Reversible quantum cellular automata

TL;DR

This paper characterizes quantum cellular automata as reversible, local, and finite-propagation quantum lattice systems, providing explicit rules, structural theorems, and various construction methods, including connections to quantum walks.

Contribution

It offers a comprehensive structural theorem for quantum cellular automata, showing their reversibility and providing explicit construction methods, extending classical automata concepts to the quantum domain.

Findings

Quantum cellular automata are structurally reversible.

All local rules generate global automata with periodic boundary conditions.

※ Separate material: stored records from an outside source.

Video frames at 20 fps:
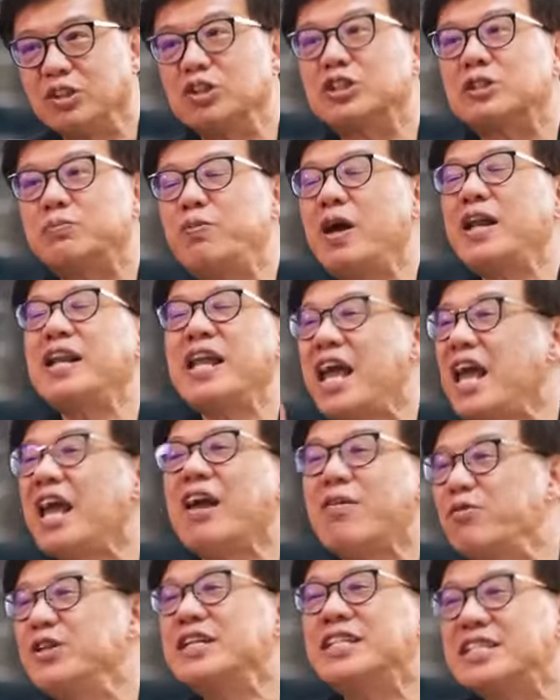you spend
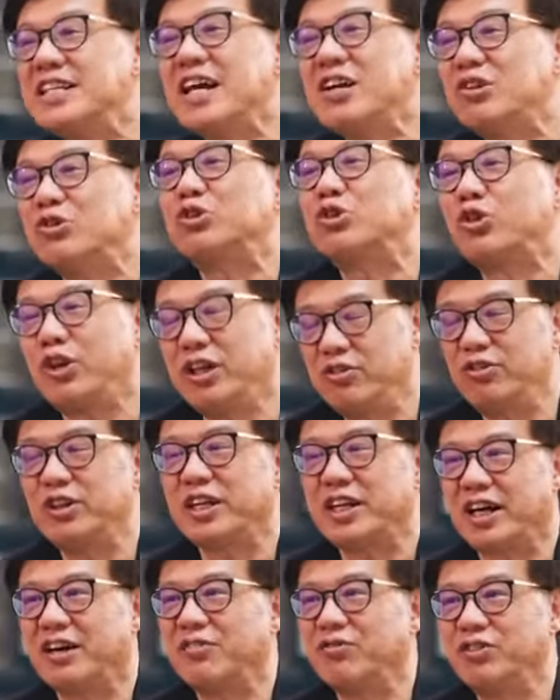every cent to try and
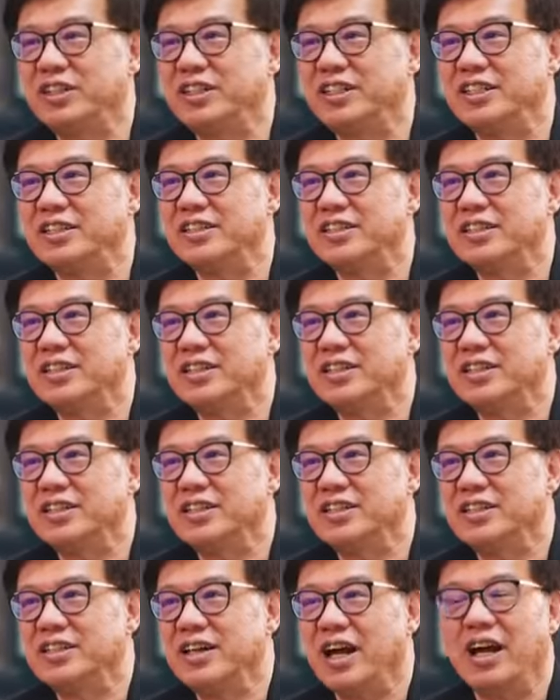recover it
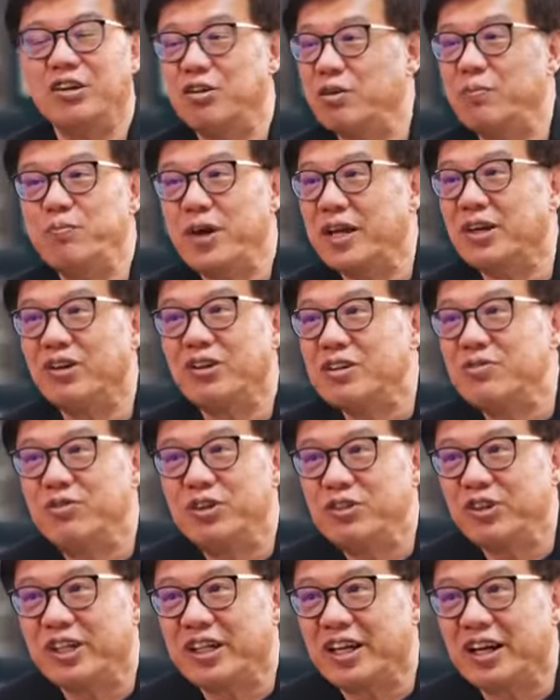and you may not
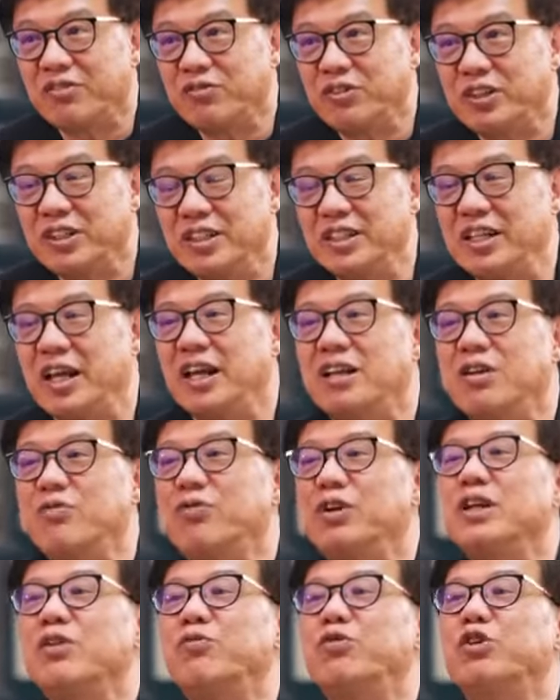even recover it. And
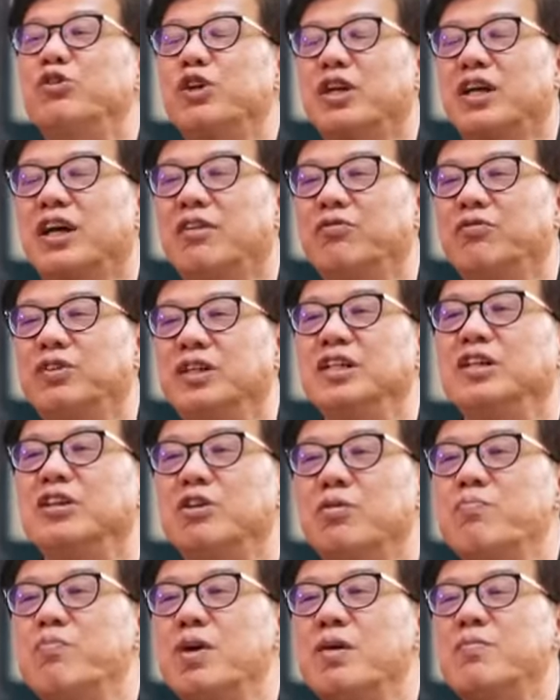even if you recovered it,
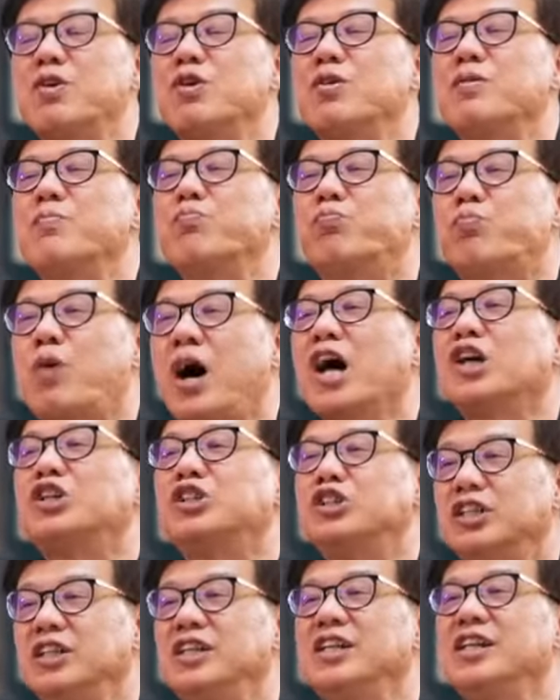you may be
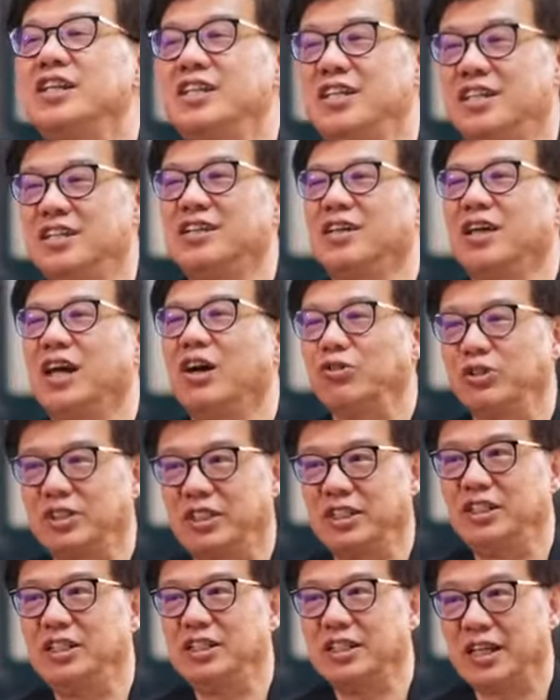partially
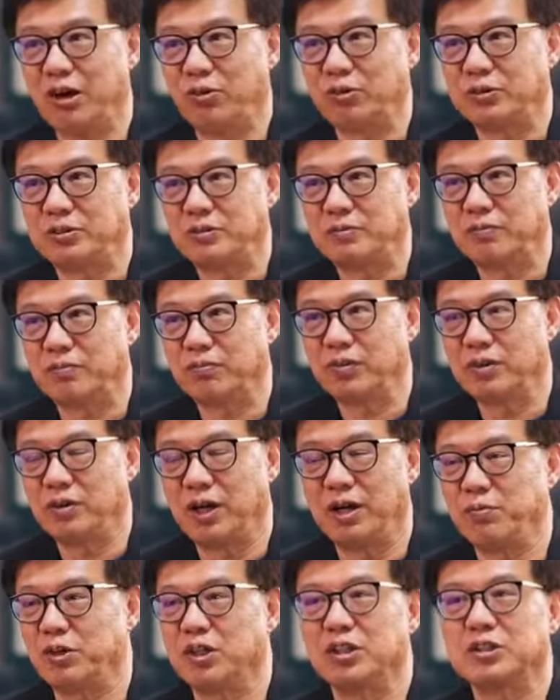healthy now,
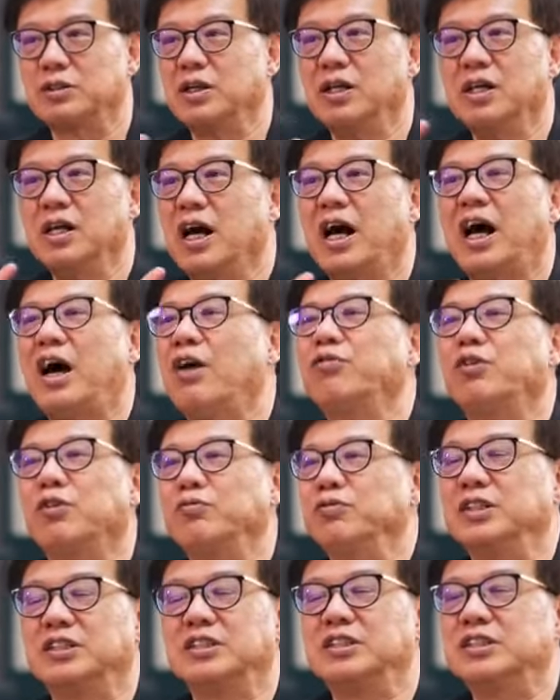right? Because half
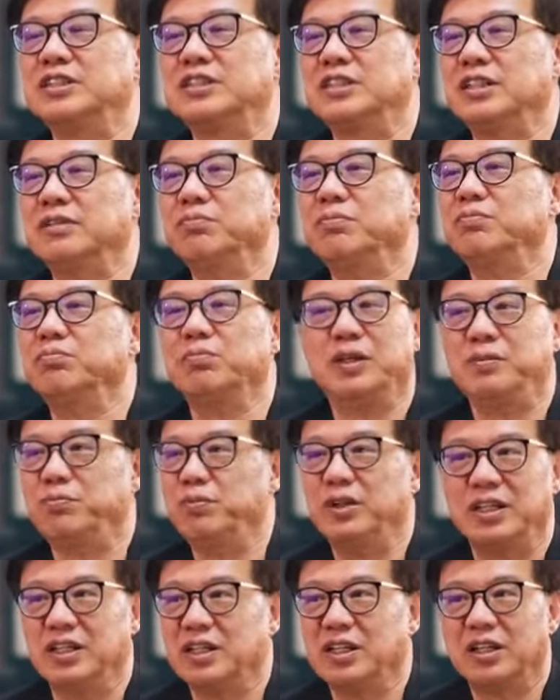of the system may
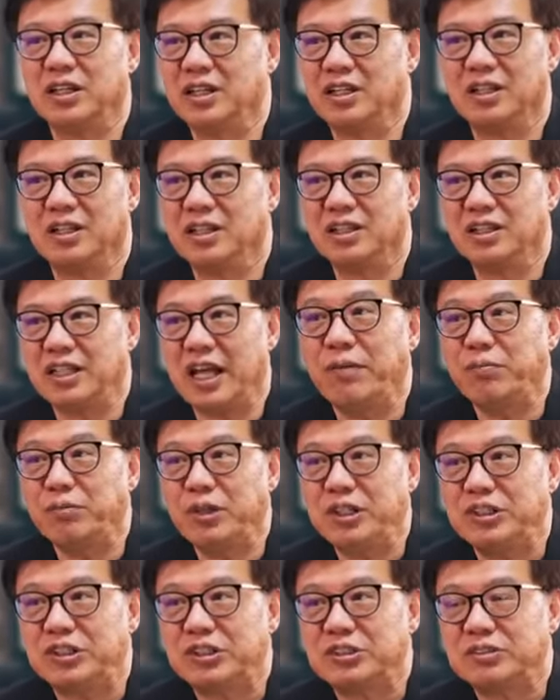be
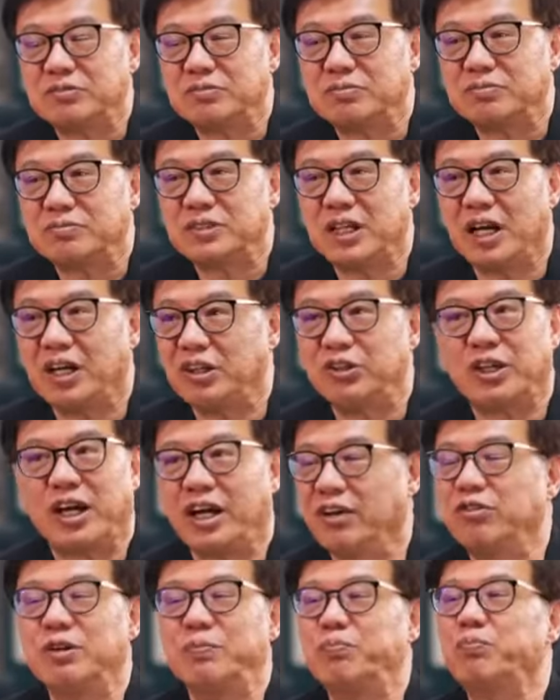damaged. Yeah, you
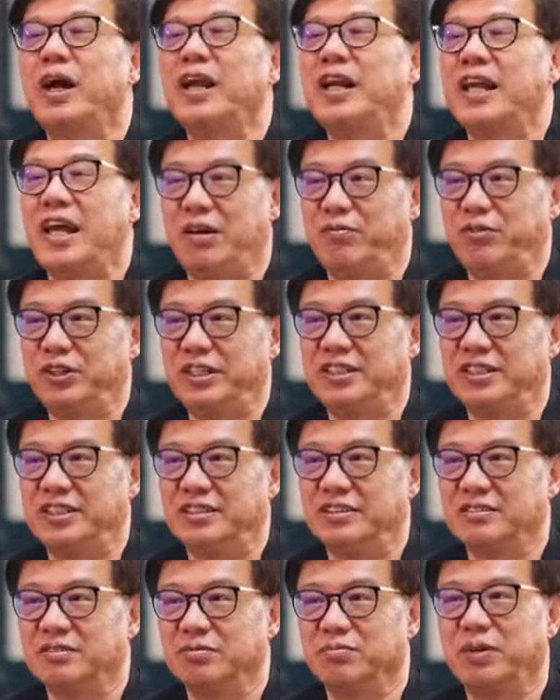can't repair
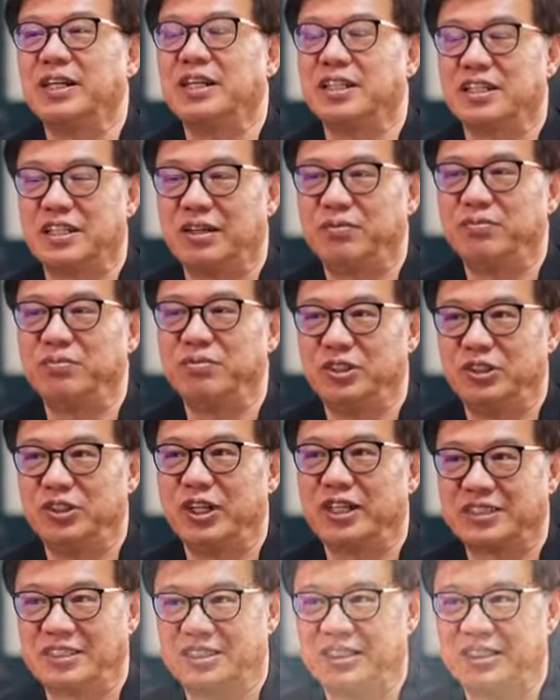everything by the time you are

Quantum walks can be viewed as special cases of cellular automata.

Abstract

We define quantum cellular automata as infinite quantum lattice systems with discrete time dynamics, such that the time step commutes with lattice translations and has strictly finite propagation speed. In contrast to earlier definitions this allows us to give an explicit characterization of all local rules generating such automata. The same local rules also generate the global time step for automata with periodic boundary conditions. Our main structure theorem asserts that any quantum cellular automaton is structurally reversible, i.e., that it can be obtained by applying two blockwise unitary operations in a generalized Margolus partitioning scheme. This implies that, in contrast to the classical case, the inverse of a nearest neighbor quantum cellular automaton is again a nearest neighbor automaton. We present several construction methods for quantum cellular automata, based on unitaries commuting with their translates, on the quantization of (arbitrary) reversible classical cellular automata, on quantum circuits, and on Clifford transformations with respect to a description of the single cells by finite Weyl systems. Moreover, we indicate how quantum random walks can be considered as special cases of cellular automata, namely by restricting a quantum lattice gas automaton with local particle number conservation to the single particle sector.